Saint Clair, who was charged with wire fraud, has pleaded not guilty. He faces up to 20 years in prison if convicted.
Pelosi Jr. endorsed the fake cryptocurrency on its website in January 2018, according to DailyMail.com, writing: “IGOBit is the absolute best offering I have ever seen.”
He has never been charged in connection with IGOBit or Saint Clair.
In July 2016, Pelosi Jr. became a senior adviser at Oroplata Resources, a lithium mining company.
A month before coming on board, Oroplata executives allegedly issued $26 million worth of fraudulent shares and then awarded some of them to themselves and others without board approval.
The allegation was made in a civil lawsuit filed in Nevada in 2018.
Pelosi Jr. is reported to have received 2.8 million of the allegedly fraudulent shares in July 2016, according to DailyMail.com.
Court documents cited by DailyMail.com show that Pelosi Jr. bought the shares for $2,800 — even though the real market value was between $4,228,000 and $5,152,000.
The fraud was allegedly masterminded by Roger Knox, a Swiss asset management firm owner, who was convicted for a “pump-and-dump” scheme totaling $164 million.
Oraplata was one of several firms entangled in Knox’s fraud, according to federal prosecutors.
Knox pleaded guilty two years ago. He faces a prison sentence of up to 20 years as well as possible fines totaling some $5 million.
Pelosi Jr. was not named in the civil lawsuit or in the federal complaint against Knox.
On his LinkedIn page, Pelosi Jr. makes no mention of his prior positions at InfoUSA, Natural Blue Resources, FOGFuels, Targeted Medical Pharma, CGI, and Oroplata Resources.
His LinkedIn page currently lists Pelosi Jr. as strategic adviser to EVSX, an eco-mining and recycling company based in Quebec, Canada.
Last month, Nancy Pelosi revealed in filings that she and her husband made as much as $30 million in stock trades involving Big Tech firms.
The financial windfall has spurred lawmakers from both parties to push forward legislation that would ban members of Congress from trading in stocks.
Pelosi, the powerful Democrat who represents San Francisco, has been accused of profiting off companies which she is responsible for regulating.
Pelosi is one of the richest members of Congress, with an estimated net worth of more than $106 million, according to an analysis by The Post.
That’s an average of the maximum and minimum estimated value of her assets and liabilities — the methodology used by the Center for Responsive Politics — using her most recent financial disclosure from August, which pegs the maximum at $252 million and the minimum at $40 million underwater.

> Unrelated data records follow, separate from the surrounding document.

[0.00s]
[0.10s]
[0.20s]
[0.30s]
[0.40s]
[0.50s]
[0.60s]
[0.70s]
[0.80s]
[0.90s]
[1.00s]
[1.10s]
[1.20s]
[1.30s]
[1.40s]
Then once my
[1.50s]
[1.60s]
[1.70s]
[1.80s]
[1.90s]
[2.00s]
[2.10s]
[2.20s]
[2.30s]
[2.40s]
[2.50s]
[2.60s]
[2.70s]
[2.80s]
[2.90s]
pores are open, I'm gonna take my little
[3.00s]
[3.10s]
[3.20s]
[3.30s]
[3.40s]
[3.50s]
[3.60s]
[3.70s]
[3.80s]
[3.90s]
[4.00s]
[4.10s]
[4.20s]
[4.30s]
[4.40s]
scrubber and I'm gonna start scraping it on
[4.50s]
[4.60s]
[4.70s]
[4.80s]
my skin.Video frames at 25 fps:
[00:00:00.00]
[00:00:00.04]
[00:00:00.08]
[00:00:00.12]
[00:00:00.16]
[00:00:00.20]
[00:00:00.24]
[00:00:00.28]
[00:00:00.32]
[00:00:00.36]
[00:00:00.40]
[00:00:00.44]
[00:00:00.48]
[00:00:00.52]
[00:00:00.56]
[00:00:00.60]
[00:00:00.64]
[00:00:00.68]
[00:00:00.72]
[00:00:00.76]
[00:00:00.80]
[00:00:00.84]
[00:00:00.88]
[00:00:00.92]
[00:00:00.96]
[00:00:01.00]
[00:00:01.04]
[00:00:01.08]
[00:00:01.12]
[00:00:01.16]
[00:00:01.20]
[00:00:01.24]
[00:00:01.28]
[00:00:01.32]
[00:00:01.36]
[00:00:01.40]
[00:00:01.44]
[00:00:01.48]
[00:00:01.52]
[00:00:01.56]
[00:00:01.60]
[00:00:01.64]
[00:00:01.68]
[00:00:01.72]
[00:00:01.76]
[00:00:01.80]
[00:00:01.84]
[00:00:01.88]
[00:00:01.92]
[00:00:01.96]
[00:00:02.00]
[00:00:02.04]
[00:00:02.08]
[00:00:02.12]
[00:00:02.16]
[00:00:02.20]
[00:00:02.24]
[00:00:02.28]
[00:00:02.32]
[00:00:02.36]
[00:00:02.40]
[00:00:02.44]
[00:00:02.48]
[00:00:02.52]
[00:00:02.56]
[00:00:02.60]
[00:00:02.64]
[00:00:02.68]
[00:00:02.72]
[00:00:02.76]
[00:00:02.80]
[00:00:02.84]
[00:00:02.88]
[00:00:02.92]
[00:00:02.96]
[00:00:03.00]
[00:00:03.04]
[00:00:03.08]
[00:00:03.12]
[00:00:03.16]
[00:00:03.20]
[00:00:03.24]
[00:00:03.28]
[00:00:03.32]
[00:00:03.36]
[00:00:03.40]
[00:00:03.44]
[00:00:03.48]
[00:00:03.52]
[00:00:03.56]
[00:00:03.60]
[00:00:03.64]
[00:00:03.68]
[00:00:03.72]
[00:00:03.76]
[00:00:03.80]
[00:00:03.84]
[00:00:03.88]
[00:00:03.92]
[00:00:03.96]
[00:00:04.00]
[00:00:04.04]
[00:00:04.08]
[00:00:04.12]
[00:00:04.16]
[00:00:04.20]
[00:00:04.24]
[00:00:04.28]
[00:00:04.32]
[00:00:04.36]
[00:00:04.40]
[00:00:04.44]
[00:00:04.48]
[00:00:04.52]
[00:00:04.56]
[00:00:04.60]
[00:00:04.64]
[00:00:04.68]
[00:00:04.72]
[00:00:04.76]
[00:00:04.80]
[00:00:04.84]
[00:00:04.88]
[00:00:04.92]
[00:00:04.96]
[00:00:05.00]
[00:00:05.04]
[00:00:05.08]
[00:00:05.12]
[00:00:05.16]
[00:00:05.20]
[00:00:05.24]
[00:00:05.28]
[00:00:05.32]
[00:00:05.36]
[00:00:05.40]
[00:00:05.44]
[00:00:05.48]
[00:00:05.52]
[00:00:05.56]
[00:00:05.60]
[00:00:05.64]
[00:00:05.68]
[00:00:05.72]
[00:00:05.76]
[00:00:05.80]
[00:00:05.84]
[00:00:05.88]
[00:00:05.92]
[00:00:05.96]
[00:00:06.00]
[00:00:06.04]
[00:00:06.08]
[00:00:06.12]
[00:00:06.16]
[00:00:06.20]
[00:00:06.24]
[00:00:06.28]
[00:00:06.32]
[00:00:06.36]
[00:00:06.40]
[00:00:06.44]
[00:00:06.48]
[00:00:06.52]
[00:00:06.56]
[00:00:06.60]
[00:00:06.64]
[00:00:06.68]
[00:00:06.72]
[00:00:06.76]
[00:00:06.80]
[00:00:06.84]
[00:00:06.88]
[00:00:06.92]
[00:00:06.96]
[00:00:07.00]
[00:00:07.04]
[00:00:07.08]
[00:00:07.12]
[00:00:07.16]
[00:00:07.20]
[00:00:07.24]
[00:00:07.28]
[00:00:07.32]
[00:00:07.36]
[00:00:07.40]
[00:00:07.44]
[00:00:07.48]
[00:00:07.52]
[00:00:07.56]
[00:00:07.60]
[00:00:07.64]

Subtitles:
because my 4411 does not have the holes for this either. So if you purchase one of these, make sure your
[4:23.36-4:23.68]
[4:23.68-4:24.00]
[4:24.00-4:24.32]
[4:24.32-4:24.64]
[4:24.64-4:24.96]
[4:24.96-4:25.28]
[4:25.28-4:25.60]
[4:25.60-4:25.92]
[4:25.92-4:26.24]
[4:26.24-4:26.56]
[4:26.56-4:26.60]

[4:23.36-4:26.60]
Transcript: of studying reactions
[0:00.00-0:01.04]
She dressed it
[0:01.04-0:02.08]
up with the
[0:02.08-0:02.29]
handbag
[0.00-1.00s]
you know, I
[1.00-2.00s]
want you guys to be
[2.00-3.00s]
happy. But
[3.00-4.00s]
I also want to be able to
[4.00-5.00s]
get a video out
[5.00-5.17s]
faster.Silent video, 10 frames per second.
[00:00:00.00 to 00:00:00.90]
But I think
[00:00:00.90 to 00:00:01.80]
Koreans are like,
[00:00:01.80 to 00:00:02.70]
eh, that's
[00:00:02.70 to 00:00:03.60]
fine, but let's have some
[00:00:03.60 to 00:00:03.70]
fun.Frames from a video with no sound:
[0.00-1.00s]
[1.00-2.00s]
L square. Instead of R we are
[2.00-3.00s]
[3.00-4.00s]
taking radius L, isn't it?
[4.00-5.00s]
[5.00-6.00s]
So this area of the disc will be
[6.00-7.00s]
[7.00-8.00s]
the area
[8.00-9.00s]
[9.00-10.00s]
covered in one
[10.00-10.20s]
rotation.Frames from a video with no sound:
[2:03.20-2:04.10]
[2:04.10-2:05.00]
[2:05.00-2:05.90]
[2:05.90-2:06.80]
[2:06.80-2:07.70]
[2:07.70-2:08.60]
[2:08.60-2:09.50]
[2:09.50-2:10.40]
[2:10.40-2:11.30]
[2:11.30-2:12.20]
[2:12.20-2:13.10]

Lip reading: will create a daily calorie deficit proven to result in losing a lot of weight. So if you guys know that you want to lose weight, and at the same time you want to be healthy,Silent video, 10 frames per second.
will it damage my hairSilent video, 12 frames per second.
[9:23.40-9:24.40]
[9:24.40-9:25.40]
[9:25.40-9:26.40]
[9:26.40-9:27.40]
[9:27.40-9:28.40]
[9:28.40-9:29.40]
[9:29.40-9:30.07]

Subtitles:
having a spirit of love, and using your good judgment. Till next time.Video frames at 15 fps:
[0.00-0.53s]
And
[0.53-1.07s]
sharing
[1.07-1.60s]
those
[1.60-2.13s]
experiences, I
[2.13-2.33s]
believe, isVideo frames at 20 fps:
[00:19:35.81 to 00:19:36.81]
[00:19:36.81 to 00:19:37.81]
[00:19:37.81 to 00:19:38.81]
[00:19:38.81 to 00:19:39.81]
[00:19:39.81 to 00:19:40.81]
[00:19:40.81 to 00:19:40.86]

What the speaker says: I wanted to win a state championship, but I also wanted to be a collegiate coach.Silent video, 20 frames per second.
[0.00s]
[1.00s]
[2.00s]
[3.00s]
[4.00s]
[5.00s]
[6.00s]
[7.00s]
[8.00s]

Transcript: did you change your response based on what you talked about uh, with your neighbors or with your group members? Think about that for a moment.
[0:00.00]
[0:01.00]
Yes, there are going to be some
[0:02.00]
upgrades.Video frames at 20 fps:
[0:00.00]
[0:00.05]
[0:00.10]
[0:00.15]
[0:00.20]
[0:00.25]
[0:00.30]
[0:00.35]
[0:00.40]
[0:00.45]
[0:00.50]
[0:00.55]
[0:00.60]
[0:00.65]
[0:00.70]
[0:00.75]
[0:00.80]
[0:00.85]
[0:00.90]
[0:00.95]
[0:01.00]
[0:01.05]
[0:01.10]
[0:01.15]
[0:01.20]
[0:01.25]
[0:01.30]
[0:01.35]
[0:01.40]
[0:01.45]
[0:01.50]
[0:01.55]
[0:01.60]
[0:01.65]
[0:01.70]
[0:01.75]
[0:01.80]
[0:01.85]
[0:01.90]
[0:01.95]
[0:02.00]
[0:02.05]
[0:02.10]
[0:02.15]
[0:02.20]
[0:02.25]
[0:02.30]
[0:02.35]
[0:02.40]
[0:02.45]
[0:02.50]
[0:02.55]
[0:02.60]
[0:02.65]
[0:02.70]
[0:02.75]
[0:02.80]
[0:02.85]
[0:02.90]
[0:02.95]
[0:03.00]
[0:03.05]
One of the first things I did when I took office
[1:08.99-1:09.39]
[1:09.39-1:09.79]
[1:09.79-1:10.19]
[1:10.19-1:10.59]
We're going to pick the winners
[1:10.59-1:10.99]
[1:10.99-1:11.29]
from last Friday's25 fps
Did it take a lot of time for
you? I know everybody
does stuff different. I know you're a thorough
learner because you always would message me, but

Pelosi’s husband, Paul Pelosi, is a businessman who runs the venture capital and investment firm Financial Leasing Services and has made countless bets on high-profile companies his wife is supposed to regulate, like Amazon, Apple, and Google.
When asked last month whether the opportunity to profit on trades could create a conflict of interest, the speaker flatly said “no” to the idea of supporting a ban on trading individual stocks.
“We’re a free-market economy,” Pelosi told reporters. “They [members of Congress] should be able to participate in that.”